Si su conducta fuera sostenible, evitaría indefinidamente el estado de conflicto. No estaría en lucha consigo mismo ni con la mirada extraña que recusa. Continuaría viviendo en la contradicción (.../) La reforma personal es el momento en el que Rousseau toma conciencia del carácter incoherente de su vida y se esfuerza por dominar esta incoherencia (...) Así, la conciencia reconoce en sí misma el peligro de un desacuerdo, ve abrirse en ella misma una profundidad que nace del conflicto y del riesgo que afronta (.../) Así pues, en el momento en que Rousseau se propone resistir ante la mentira del mundo, se coloca en la necesidad de enfrentarse a sí mismo.

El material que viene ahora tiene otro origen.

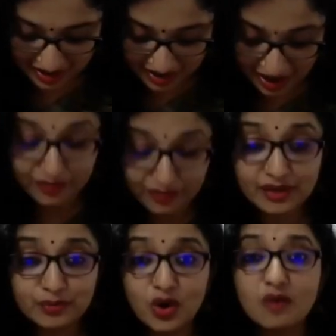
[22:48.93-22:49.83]
an
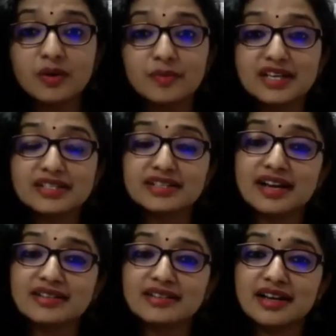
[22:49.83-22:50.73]
African proverb that
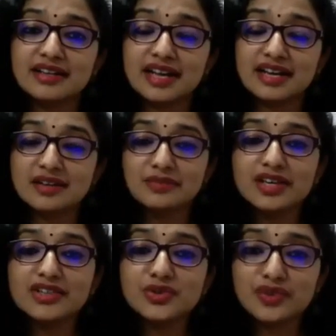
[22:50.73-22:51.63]
says it takes a
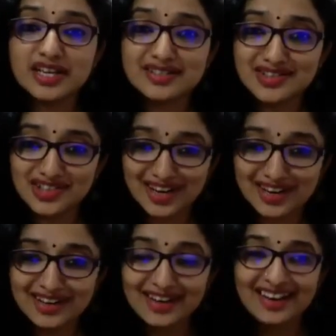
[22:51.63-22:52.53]
village to raise a
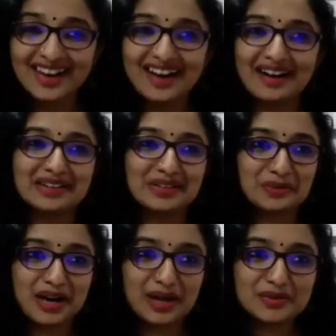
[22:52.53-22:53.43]
child.
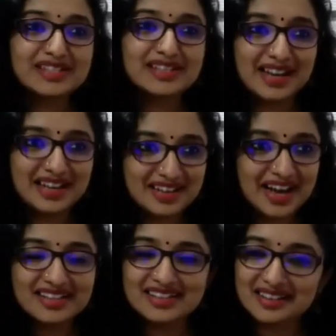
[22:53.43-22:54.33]
I would say it
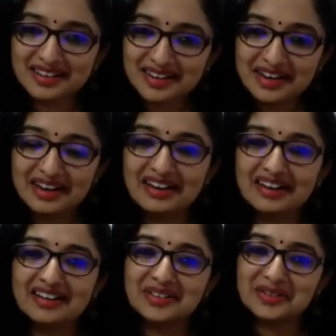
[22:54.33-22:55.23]
takes
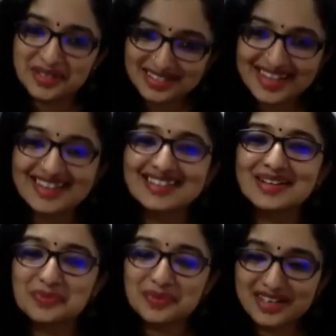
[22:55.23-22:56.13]

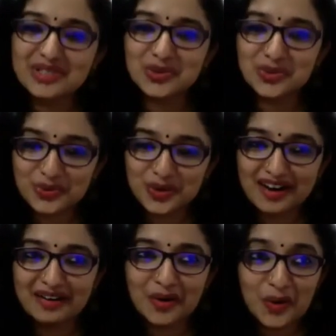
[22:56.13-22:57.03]
a village to
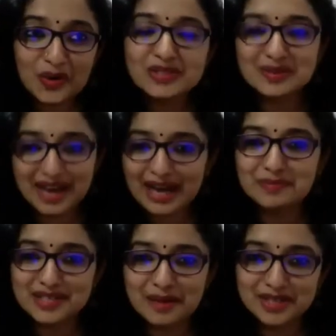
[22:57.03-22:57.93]
also
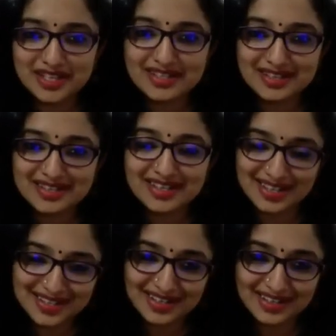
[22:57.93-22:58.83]
help somebody
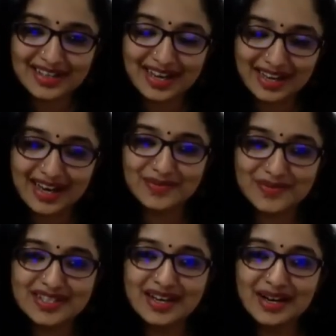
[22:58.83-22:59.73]
succeed in their
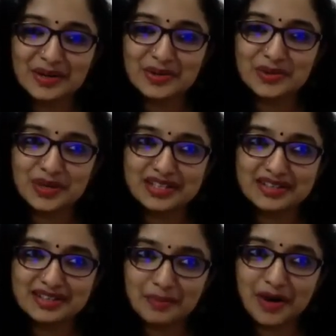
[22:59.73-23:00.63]
lives. So it
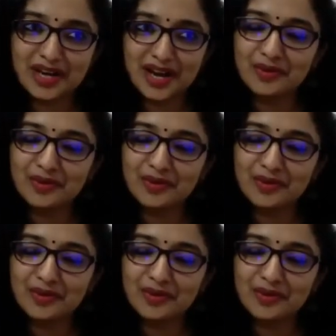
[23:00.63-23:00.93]
is about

La exigencia terrorista de la virtud, en nombre de la cual se opone a una sociedad perversa y enmascarada, crea en él la conciencia de una división interior, de una falta de unidad. Se verá obligado a constatar la diferencia que existe entre la facilidad del impulso inmediato y la tensión del esfuerzo virtuoso.

 

Bibliografía

 

ARMIÑO, Mauro. Prólogo a: Rousseau, Jean-Jacques (1980) Del contrato social, Discurso sobre las ciencias y las artes, Discurso sobre el origen y los fundamentos de la desigualdad entre los hombres. Madrid: Alianza Editorial.

 

BERMAN, Marshall. (1999) Todo lo sólido se desvanece en el aire. La experiencia de la modernidadMéxico: Siglo XXI Editores.

 

BERMUDO, José Manuel (s/f) J.J. Rousseau: la profesión de fe del filósofo.  Barcelona: Montesinos Editor.

 

FORNER, Juan Pablo (1787) Discursos filosóficos sobre el hombre. Madrid: Imprenta Real. Disponible en www.cervantesvirtual.com

 

ROUSSEAU, Jean-Jacques (1997) Las confesiones. Madrid: Alianza Editorial

 

STAROBINSKI, Jean (1983). Jean-Jeaques Rousseau. La transparencia y el obstáculo.  Madrid: Taurus

 


[1]Cuando hablemos de la concepción del hombre de Rousseau, veremos que Cassirer encuentra en esta diferenciación la solución al dilema de cómo si la maldad está fuera del hombre natural éste ha llegado a corromperse al punto de no hacer más que el mal.